§ Collected data entries:
________
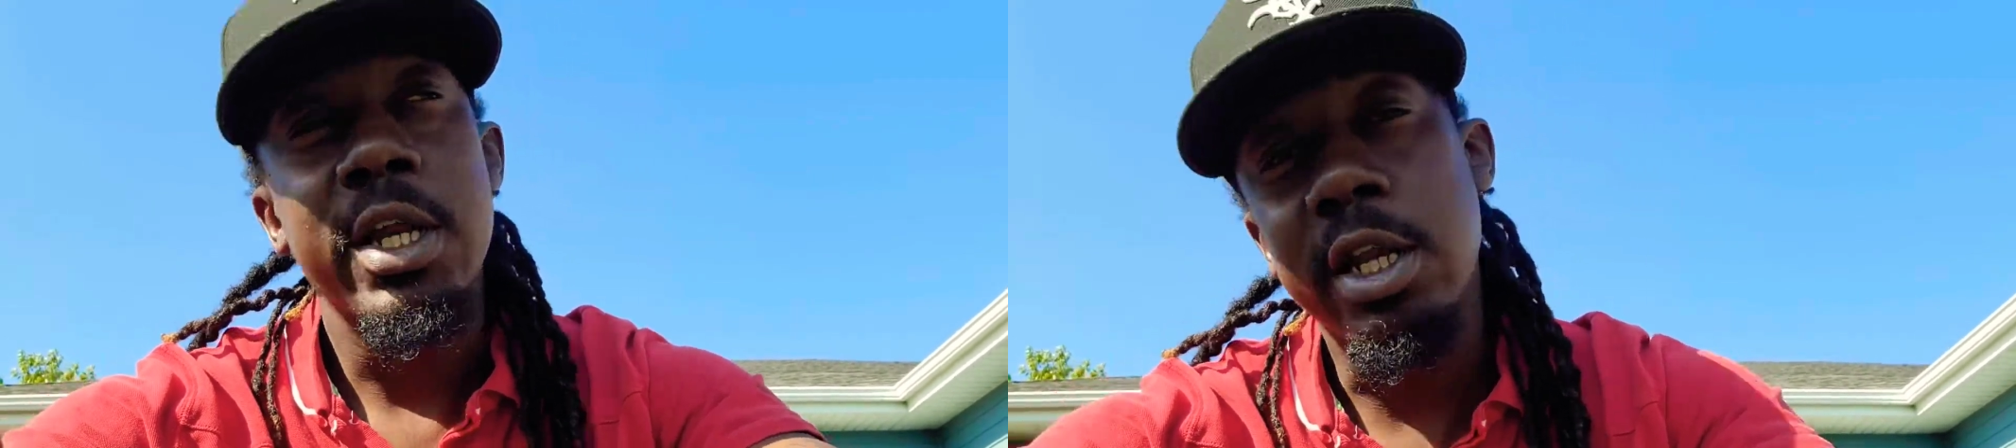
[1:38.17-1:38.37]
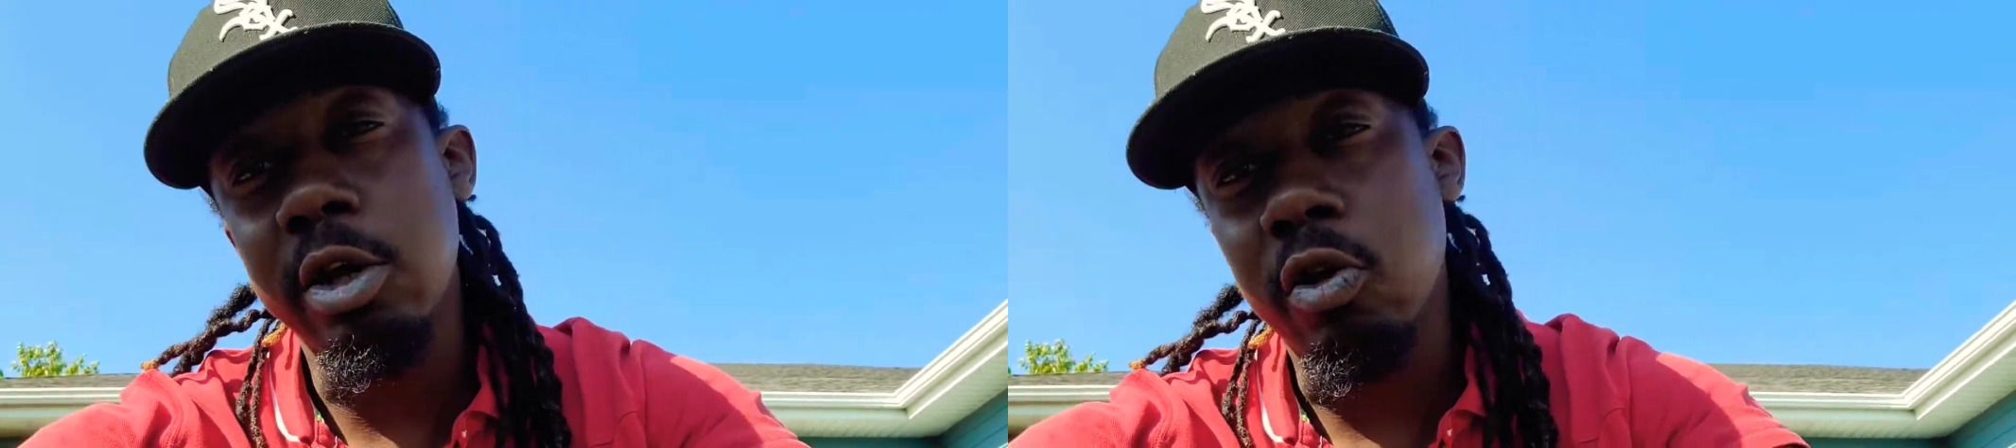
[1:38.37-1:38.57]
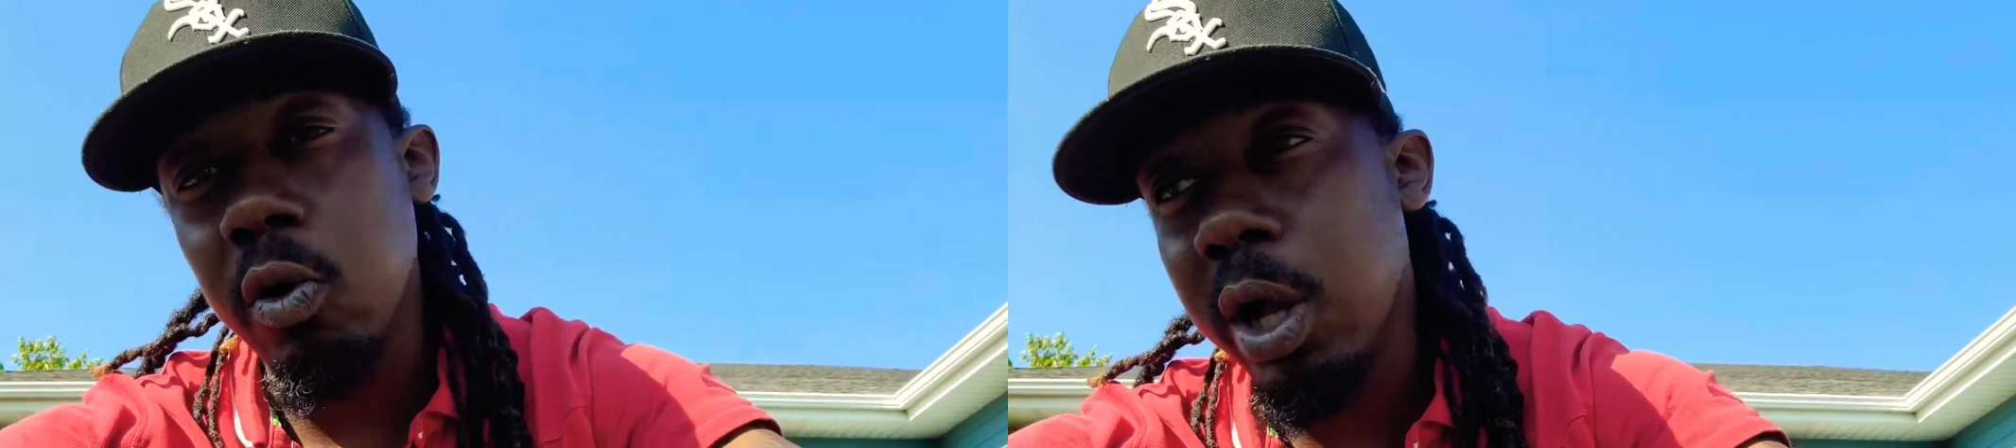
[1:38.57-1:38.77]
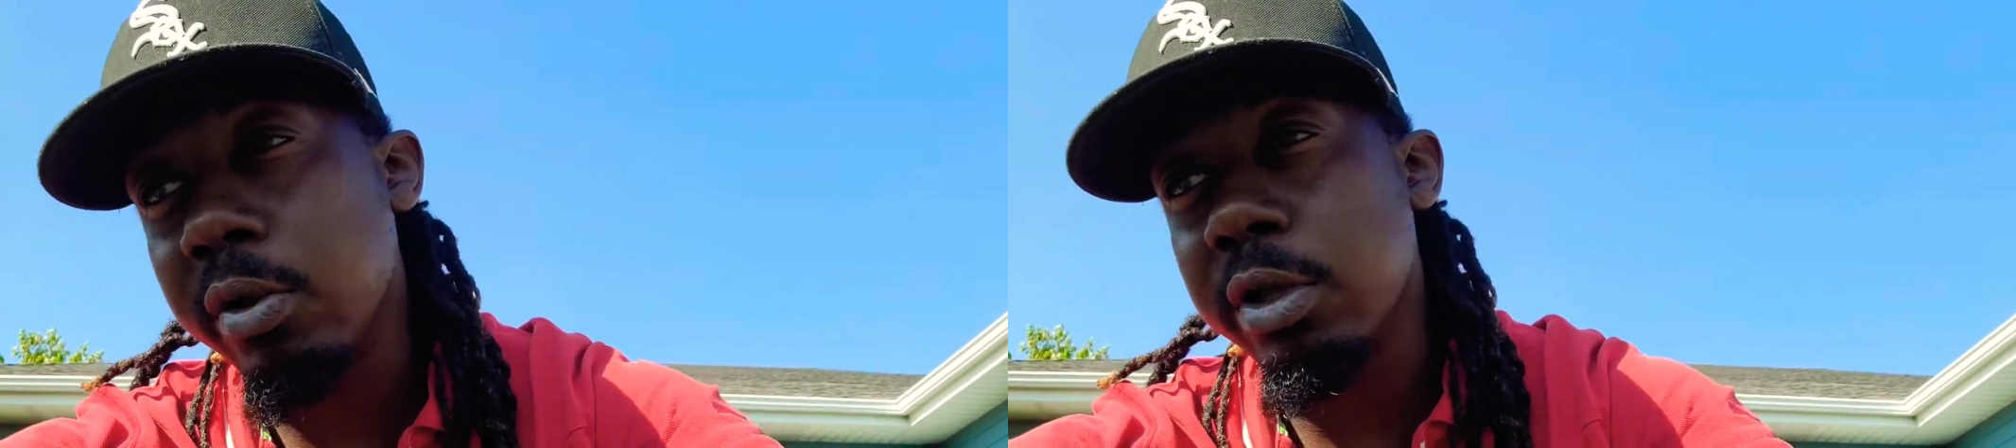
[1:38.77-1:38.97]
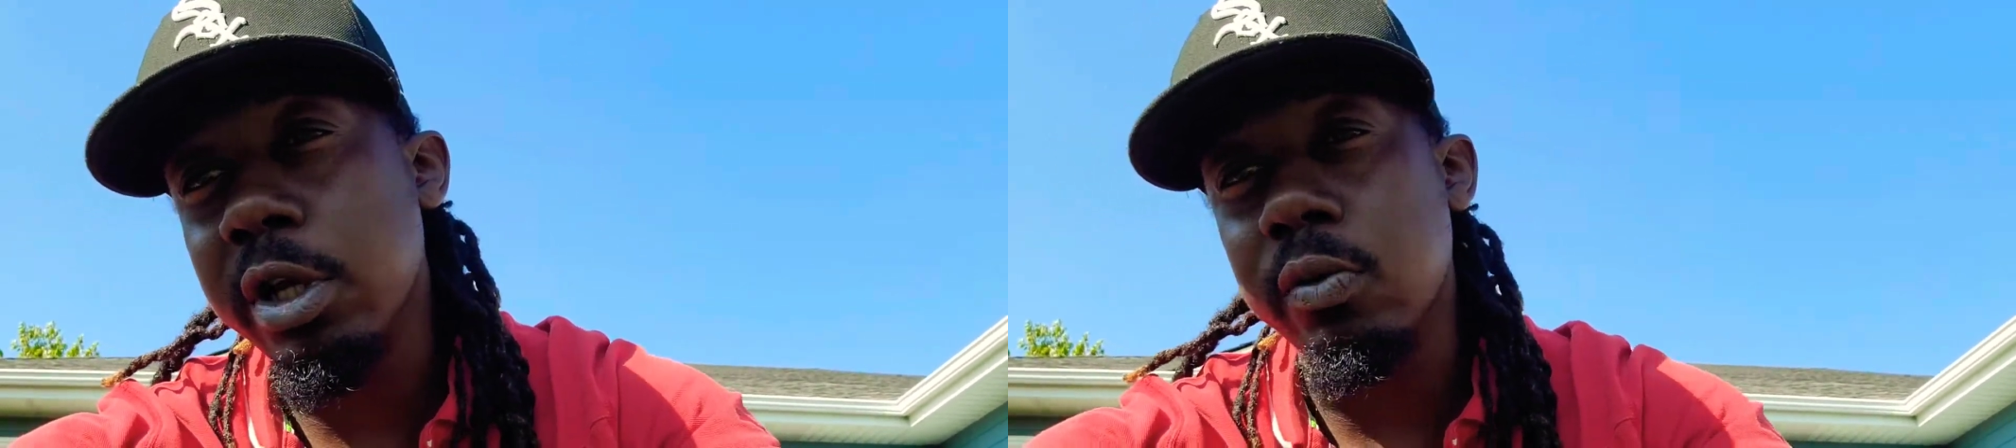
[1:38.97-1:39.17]
then go
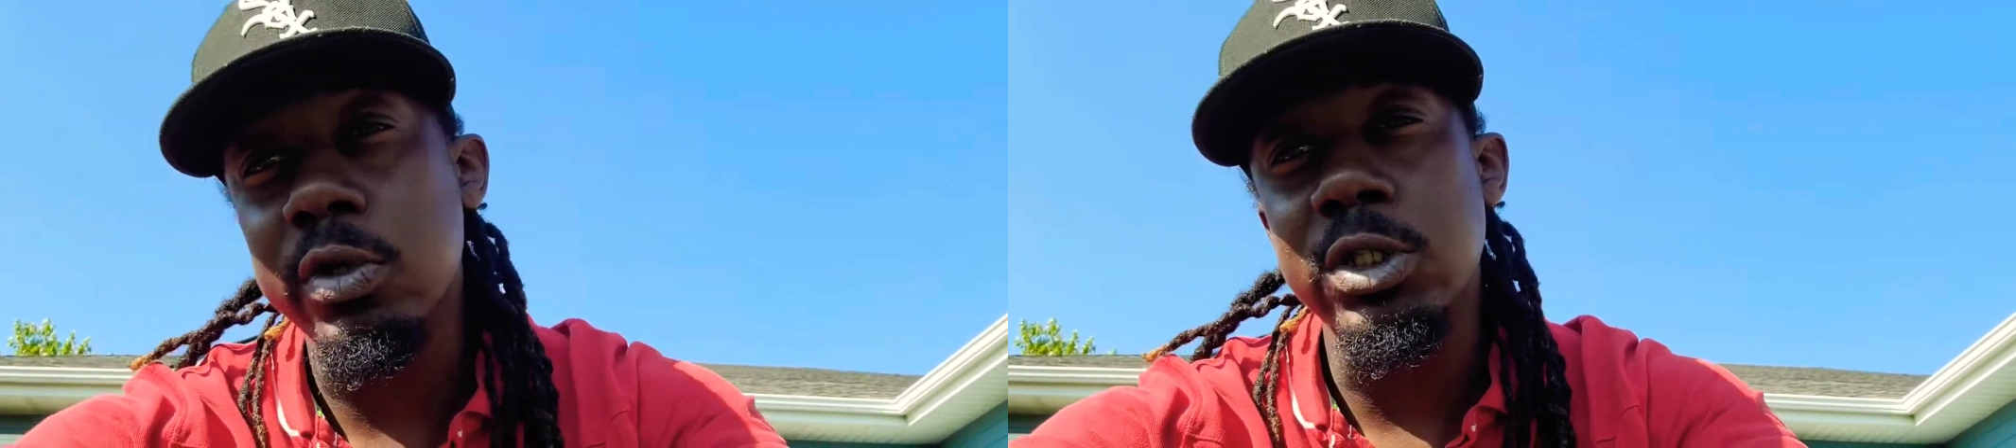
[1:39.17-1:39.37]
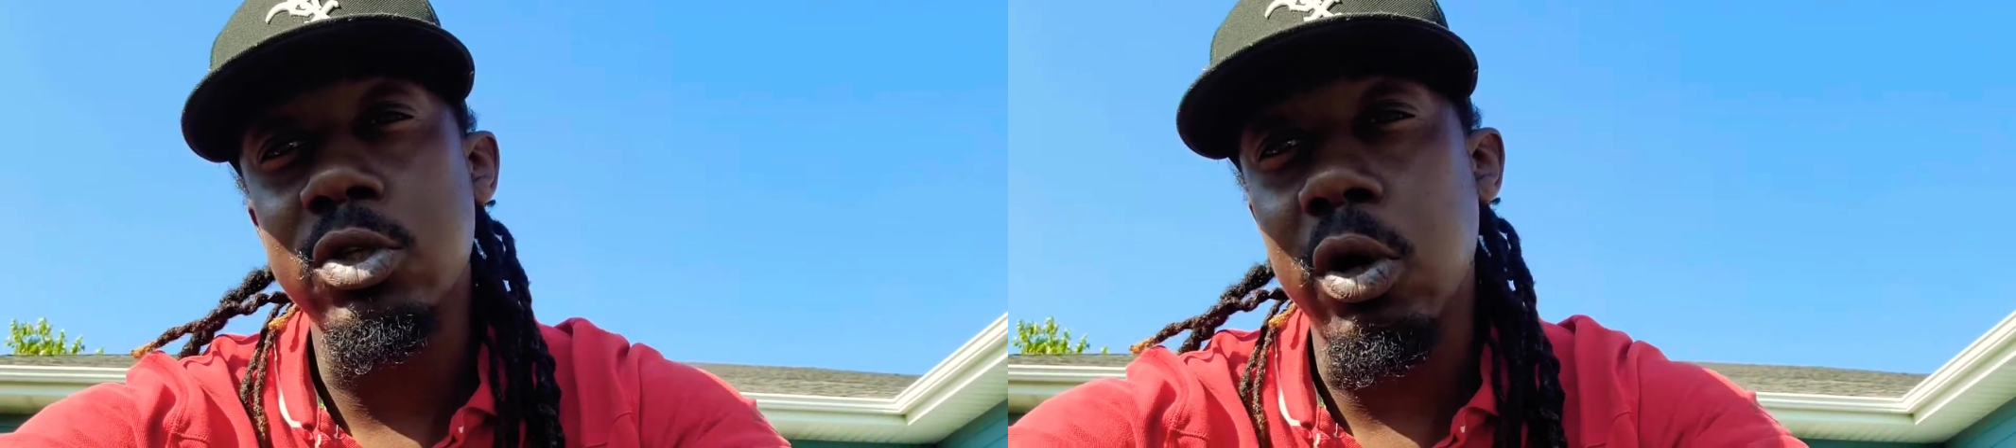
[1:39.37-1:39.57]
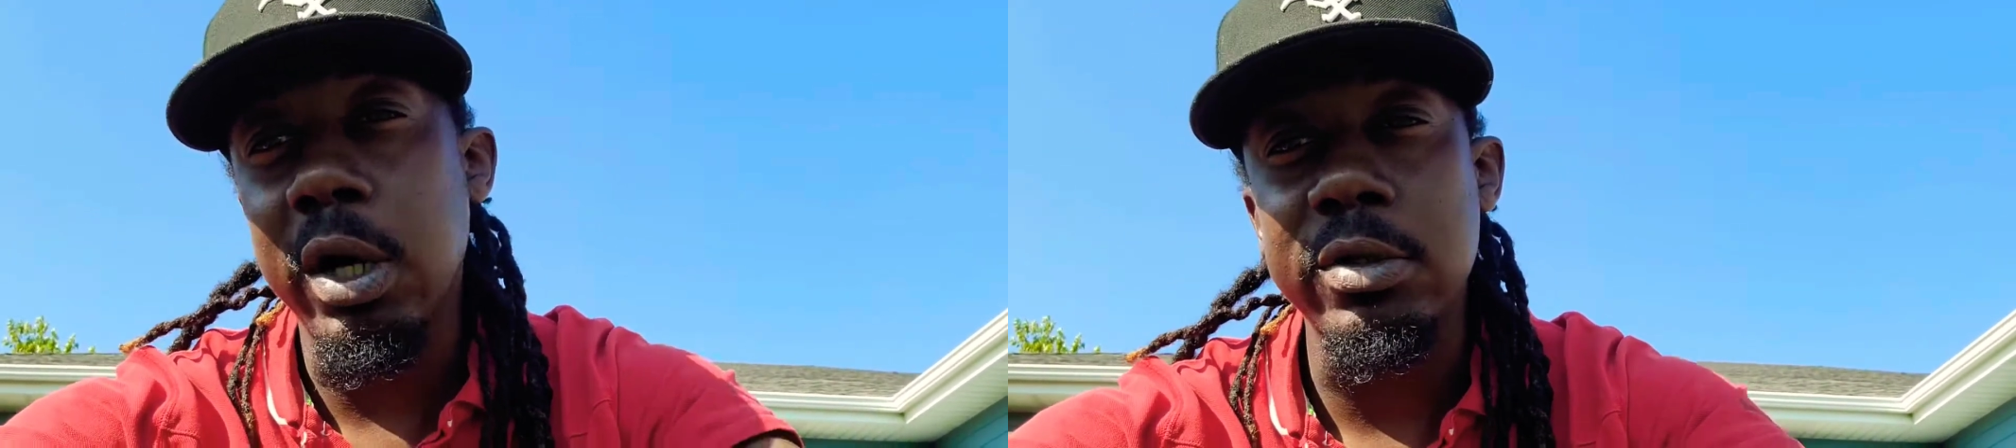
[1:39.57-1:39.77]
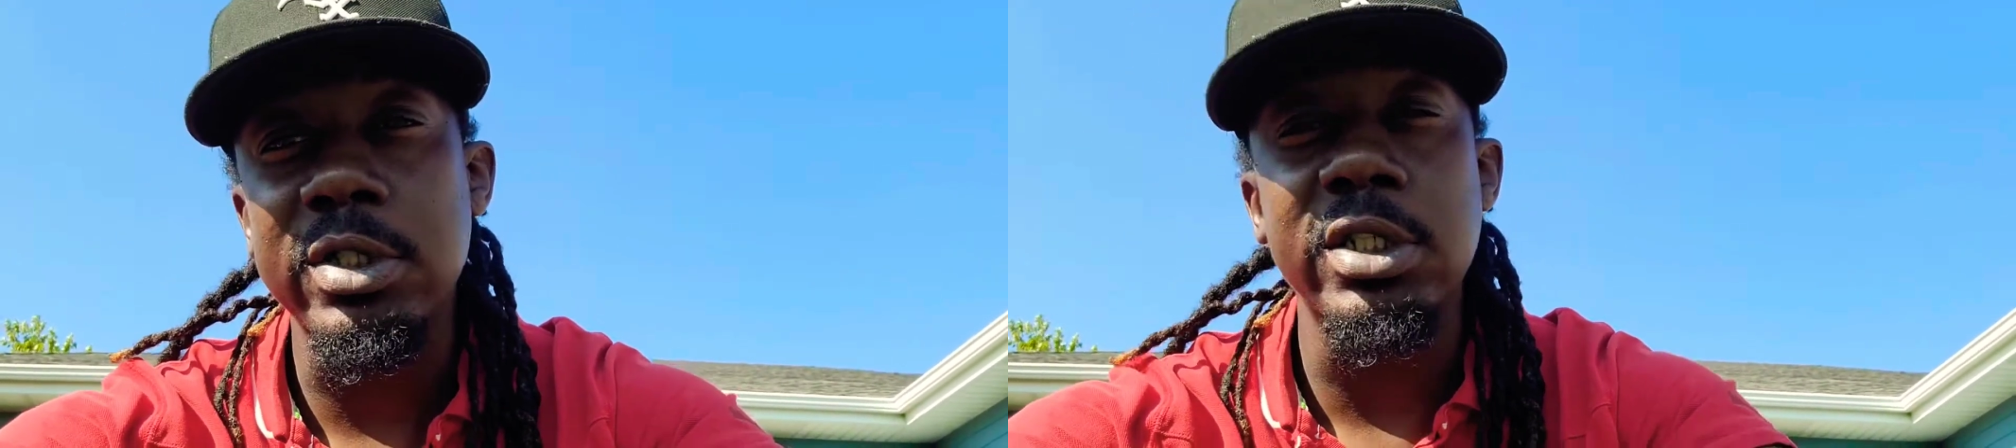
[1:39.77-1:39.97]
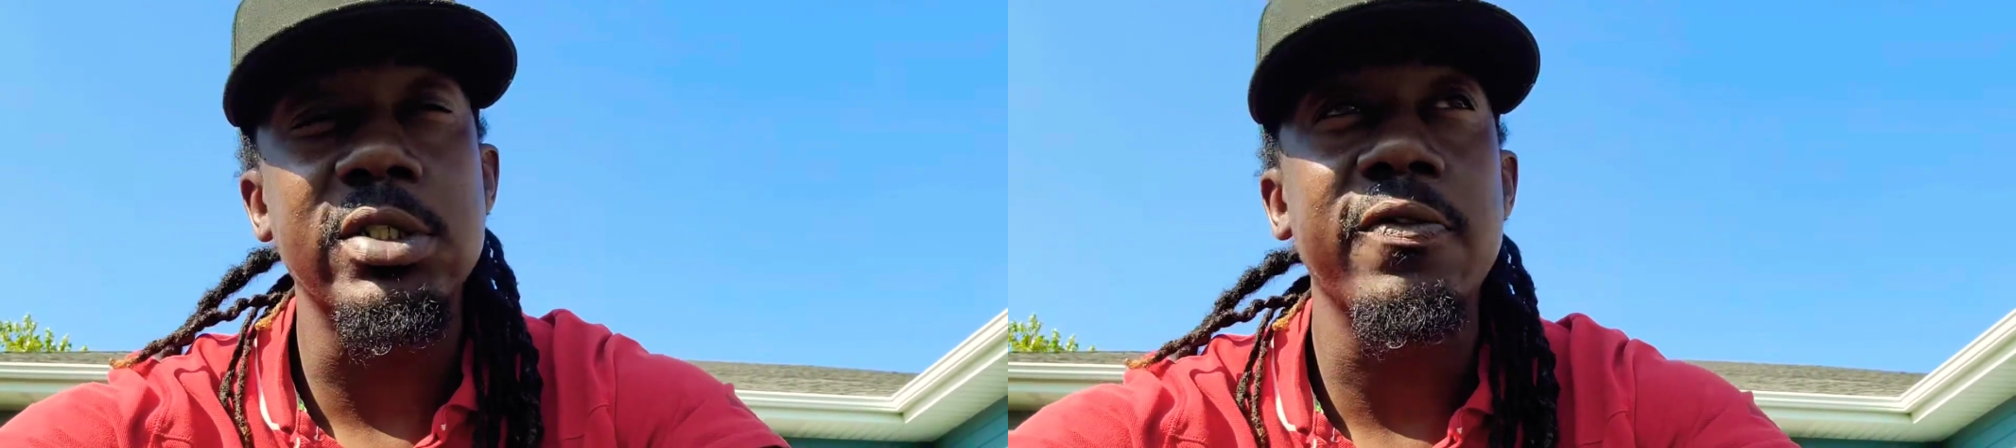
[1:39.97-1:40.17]
out there when it's off season,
________
§ Work item: For this exercise, the lines from the one containing "[1:38.77-1:38.97]" through the last line of the entries above are to be output exactly, both included, and pictures are skipped.

§ Exercise response:
[1:38.77-1:38.97]
[1:38.97-1:39.17]
then go
[1:39.17-1:39.37]
[1:39.37-1:39.57]
[1:39.57-1:39.77]
[1:39.77-1:39.97]
[1:39.97-1:40.17]
out there when it's off season,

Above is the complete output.